- Your goal -
Verbatim transcription with images omitted: return the entries below in full.

----------------

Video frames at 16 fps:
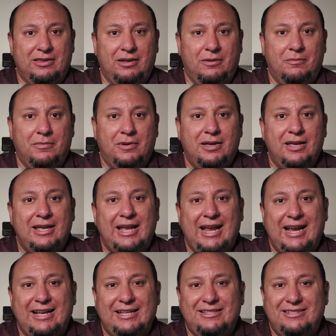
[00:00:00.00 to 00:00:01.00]
them
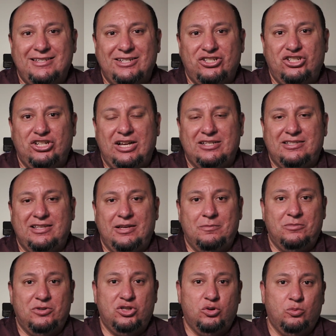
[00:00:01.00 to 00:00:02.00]
and suggest
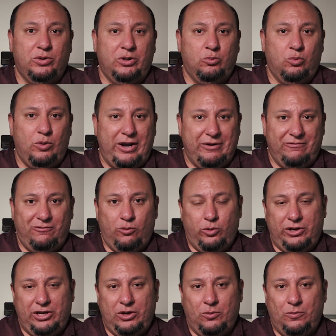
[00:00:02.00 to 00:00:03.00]
them to rewrite for
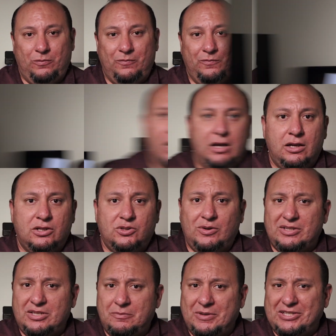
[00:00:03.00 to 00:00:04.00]
you. So
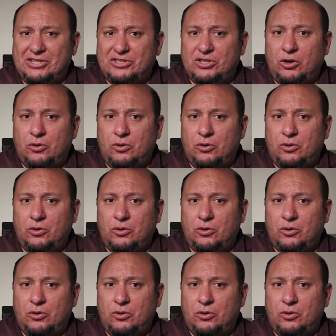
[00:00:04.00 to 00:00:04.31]
as a business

----------------

- Exercise response -
Video frames at 16 fps:
[00:00:00.00 to 00:00:01.00]
them
[00:00:01.00 to 00:00:02.00]
and suggest
[00:00:02.00 to 00:00:03.00]
them to rewrite for
[00:00:03.00 to 00:00:04.00]
you. So
[00:00:04.00 to 00:00:04.31]
as a business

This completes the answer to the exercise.